A Review of Weak to Strong Generalization [AI Safety Camp]

Thank you to everyone in AI Safety Camp group 22 for the discussions and suggestions. In particular, thank you to: Bogdan Ionut Cirstea, Vassil Tashev and Jaeson Booker

Introduction

The goal of AI Safety Camp Team #22 is to assess how promising automating alignment research is (see source 23). We have decomposed the problem into various sub-problems. One of my teammates (Vassil Tashev) and I have focused a couple weeks of reading and discussion on weak to strong generalization. This is a research direction that the OpenAI super alignment team explored in their first paper, which they published in December of 2023. Here we present a comprehensive review and reading list for weak to strong generalization. Our aim is to assess whether this research direction is promising towards the goal of creating a roughly human level, aligned, automated alignment researcher (source 16) - this appears to be OpenAI’s super alignment team’s alignment plan (source 25). We believe this may be the most scalable alignment research direction.

The Problem

Current alignment techniques, such as reinforcement learning from human feedback (RLHF), rely on human feedback. This will break down when we try to align models more capable than humans, because the human feedback data to draw on will be poor. Humans will have difficulty robustly evaluating the model’s responses because strong capabilities are more difficult to evaluate than subhuman capabilities. Imagine evaluating whether thousands of lines of code that a possibly superhuman model has written, and rating whether the model has done as well as it could.

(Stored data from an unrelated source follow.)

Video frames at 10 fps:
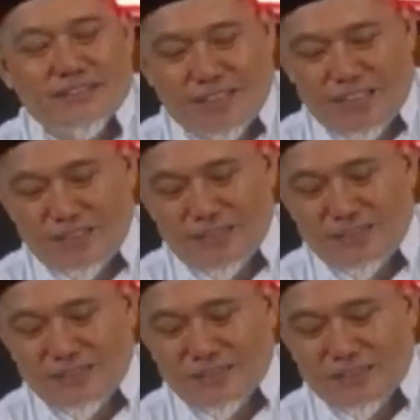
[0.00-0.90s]
Ya.
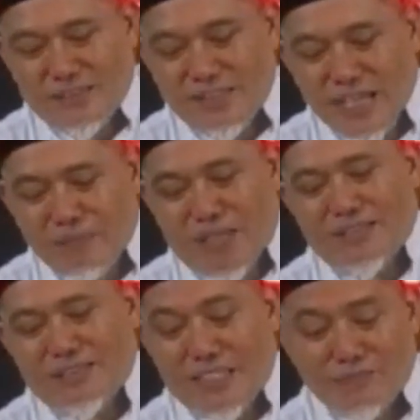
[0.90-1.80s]

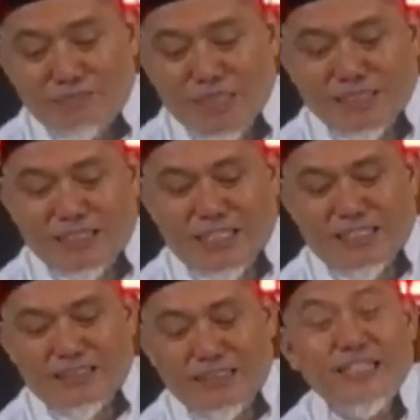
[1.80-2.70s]
Kenapa? Saya bacakan.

As an analogy, consider what might happen were one to hand an 17th century engineer 4 alternative schematics. The engineer is instructed to select (thumbs up) the machine that cools air, where one is a modern air conditioner and the other three are technical diagrams for heating devices. The 17th century engineer lacks the knowledge to understand refrigeration or the temperature-pressure relation (a discovery made in 1802) and might select the cooling machine about as well as a chimpanzee or dog (25% of the time). Just as our current scientific knowledge exceeds that of a 17th century person, an agent more capable than humans could search for strategies through causal domains the human does not currently model. (source 20)

By definition, we do not have ground truth labels to questions we have yet to answer. If one of our more capable models gave us a program beyond the understanding of humanity’s greatest software engineers, how could we ensure that the program does what we’re interested in? How can we supervise systems above human level [on some task] when we have difficulty determining the correctness of model outputs?

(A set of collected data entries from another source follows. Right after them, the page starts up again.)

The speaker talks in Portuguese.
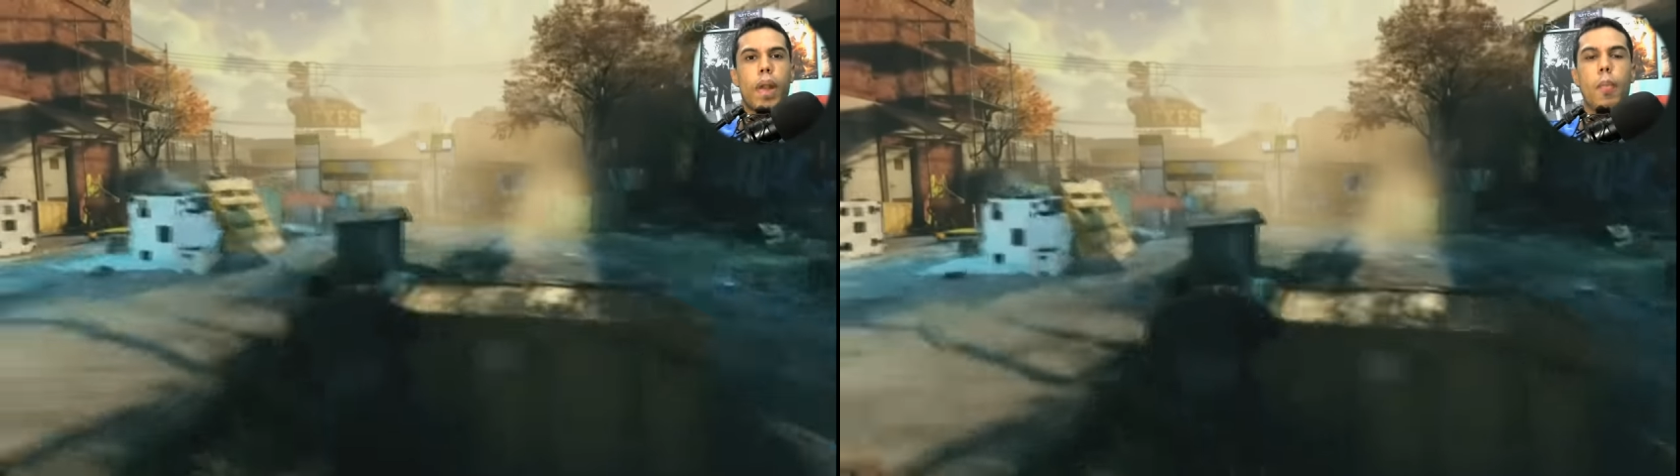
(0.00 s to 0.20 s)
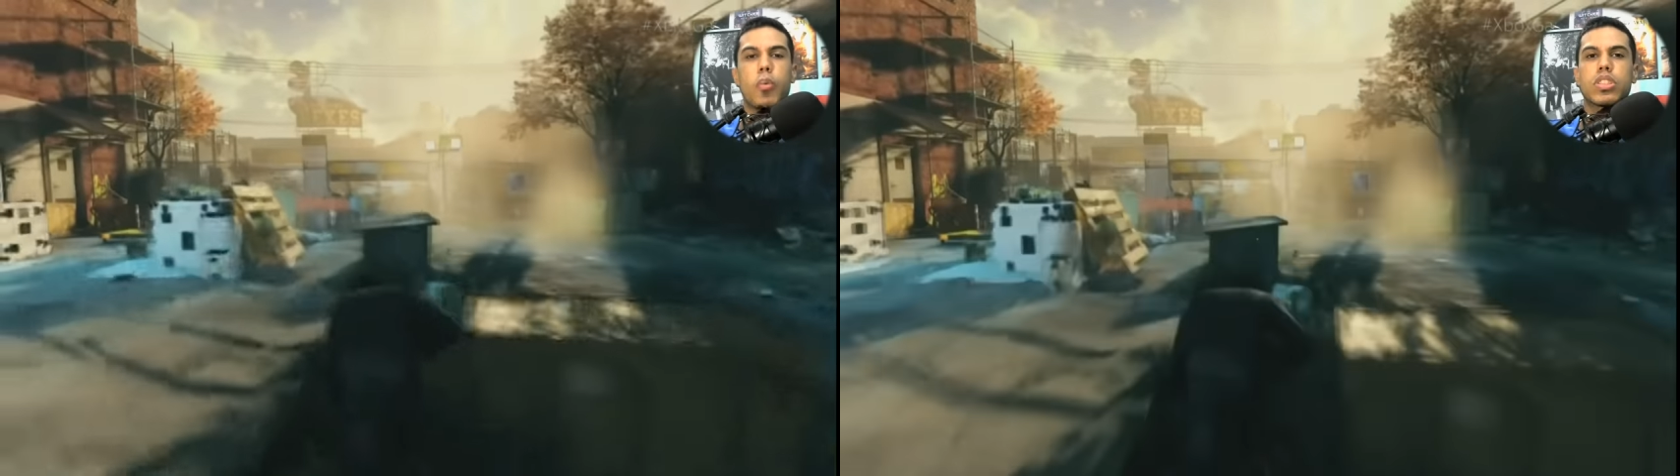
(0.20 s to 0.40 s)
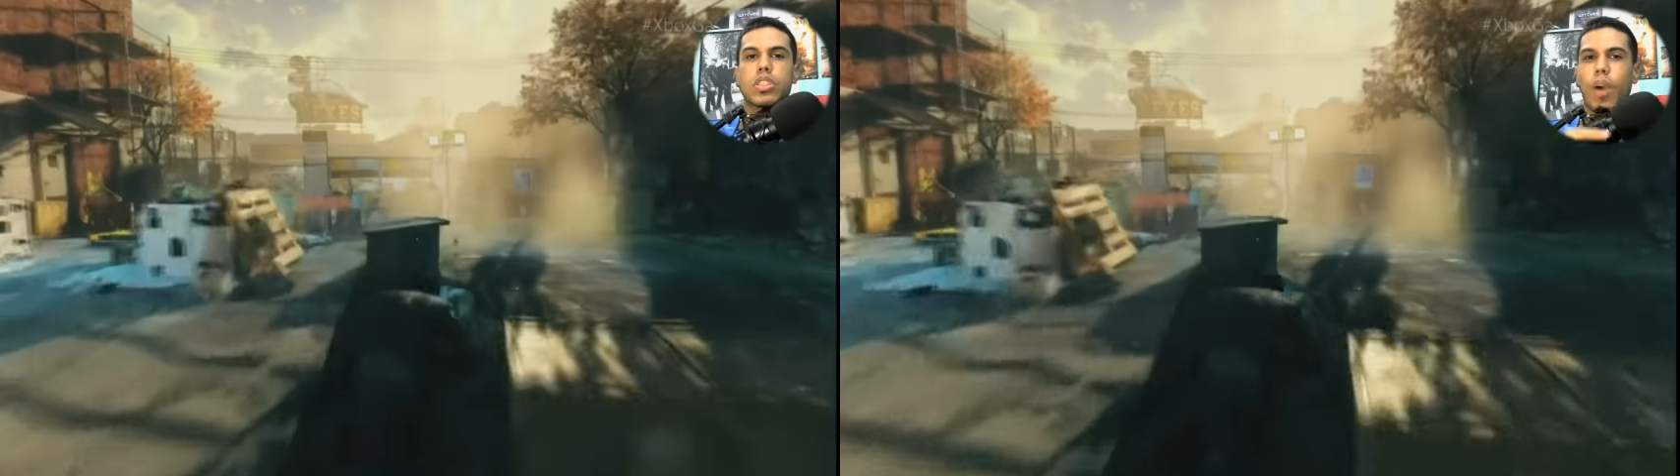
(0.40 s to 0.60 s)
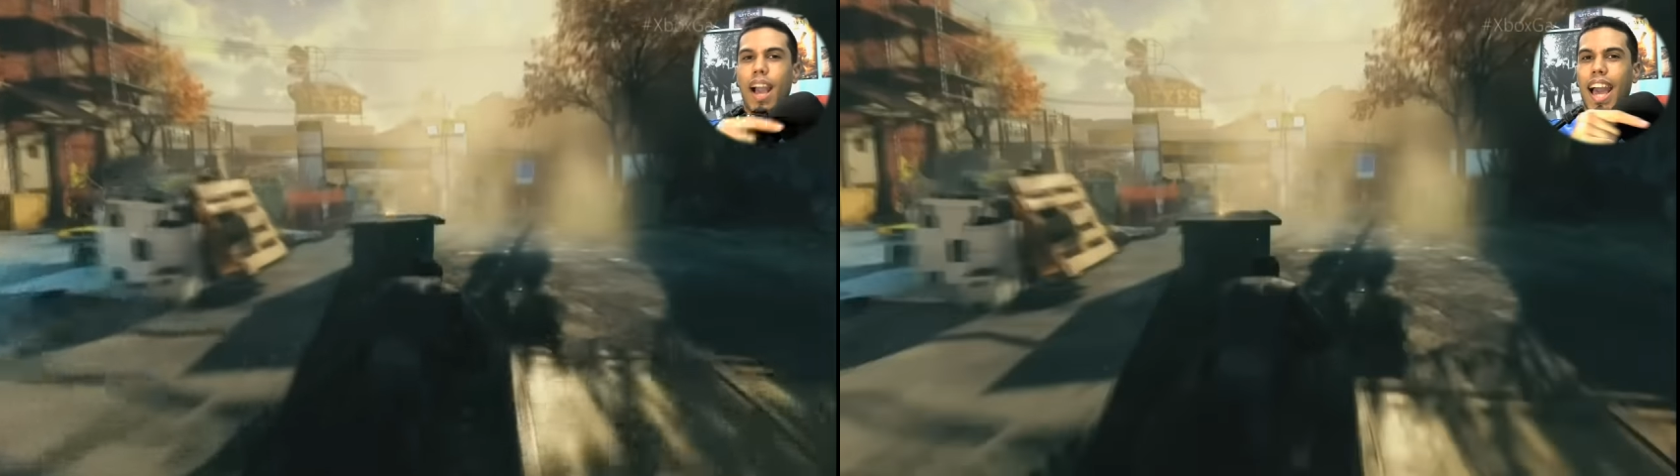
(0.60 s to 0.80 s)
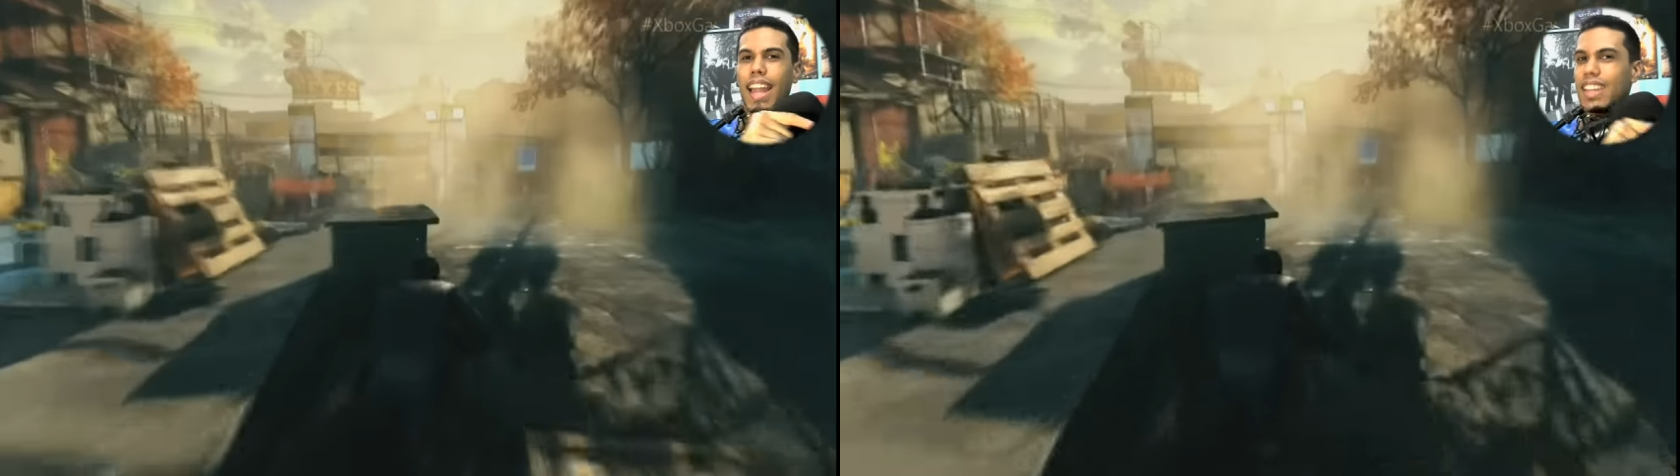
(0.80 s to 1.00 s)
para ir pro seu
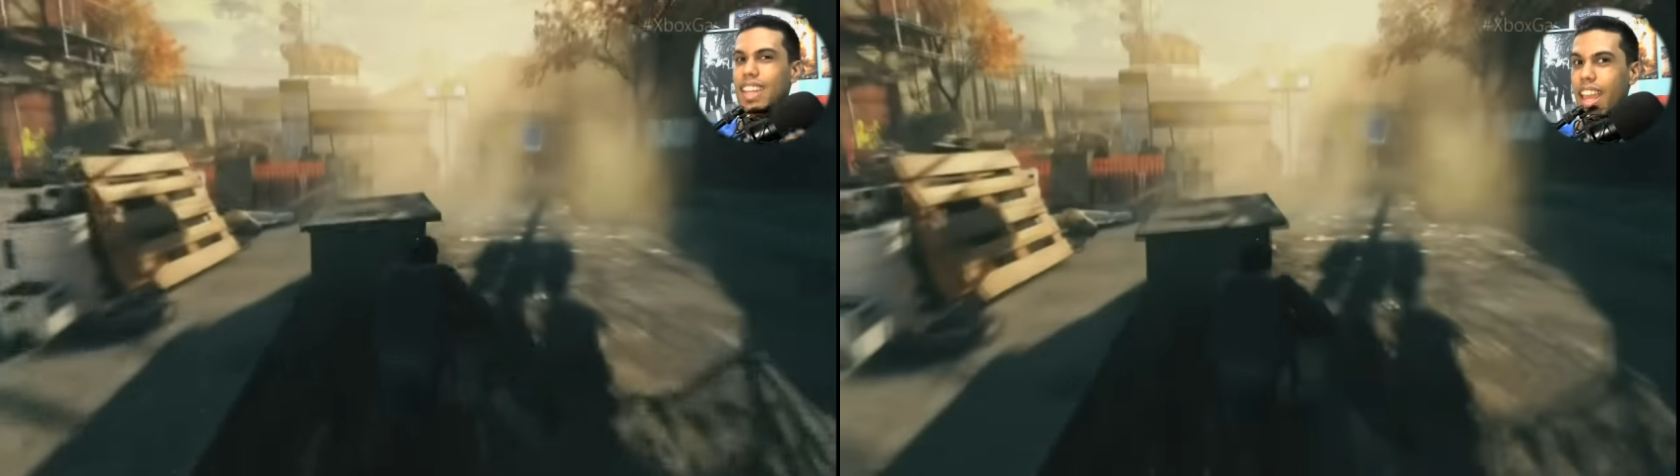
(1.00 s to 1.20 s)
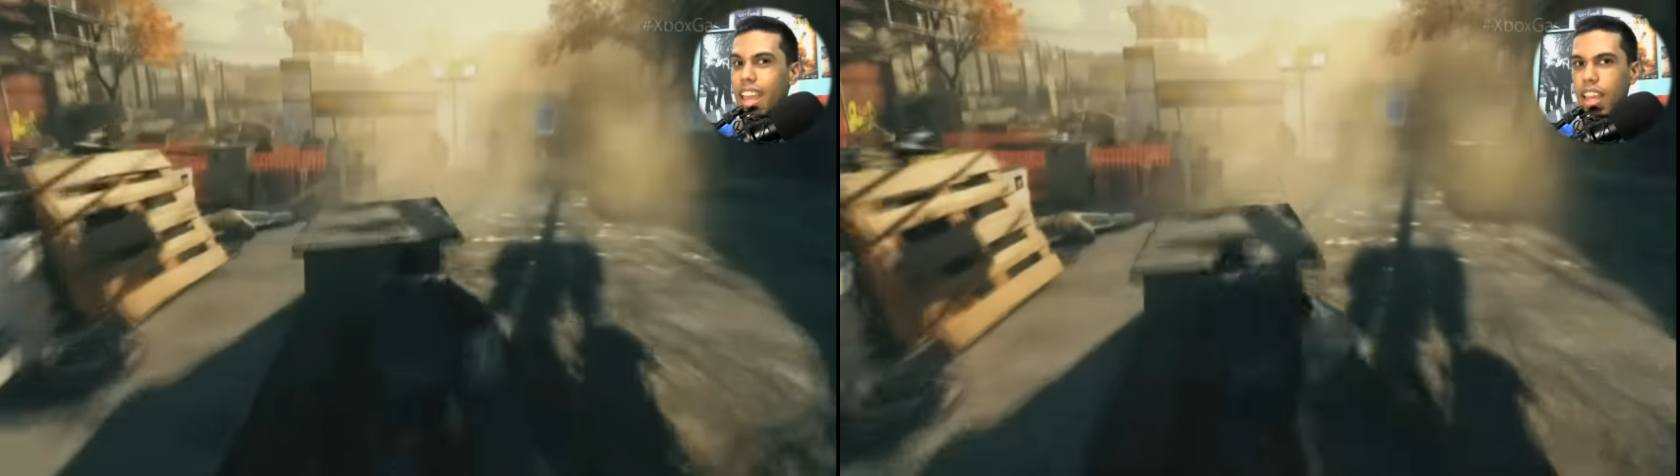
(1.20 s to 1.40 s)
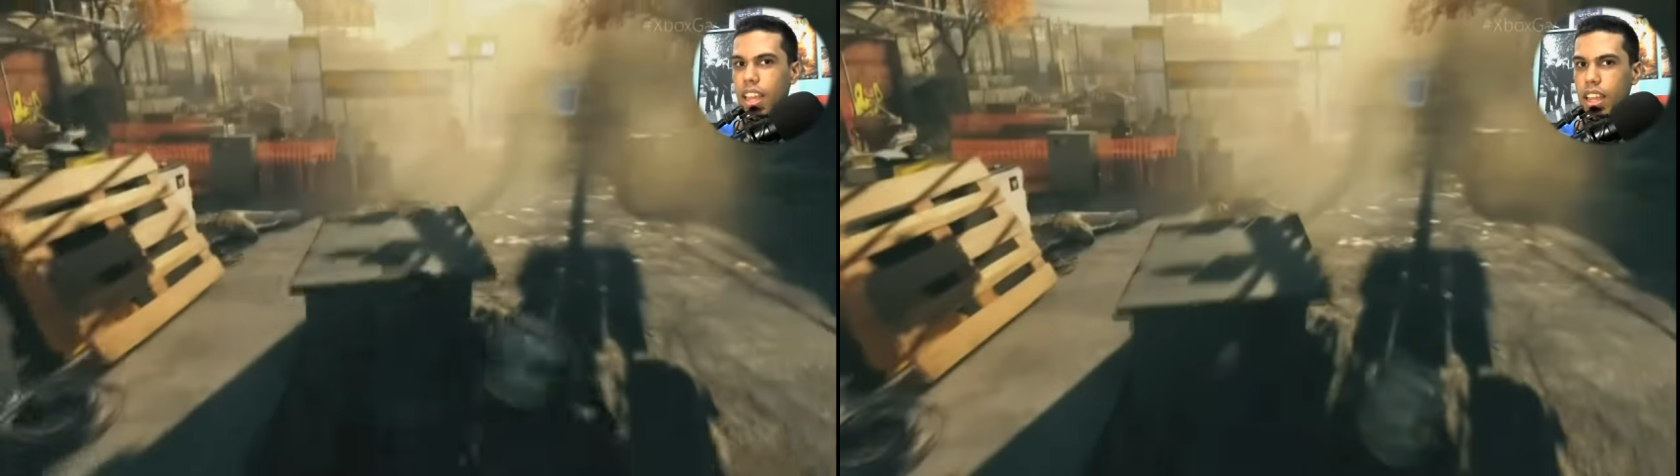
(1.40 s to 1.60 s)
HD?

As discussed in (source 11), we have two orthogonal classes of approach to this problem:

Scalable oversight (SO), or making humans better evaluators. The goal here is to make the supervision signal stronger.
Weak to strong generalization (W2SG), or making models that generalize better from our weak / imperfect labels.
Various combinations of (1) and (2)’s variations (debate + W2SG, task decomposition + SO, SO on policies learned with W2SG, etc) (source 15)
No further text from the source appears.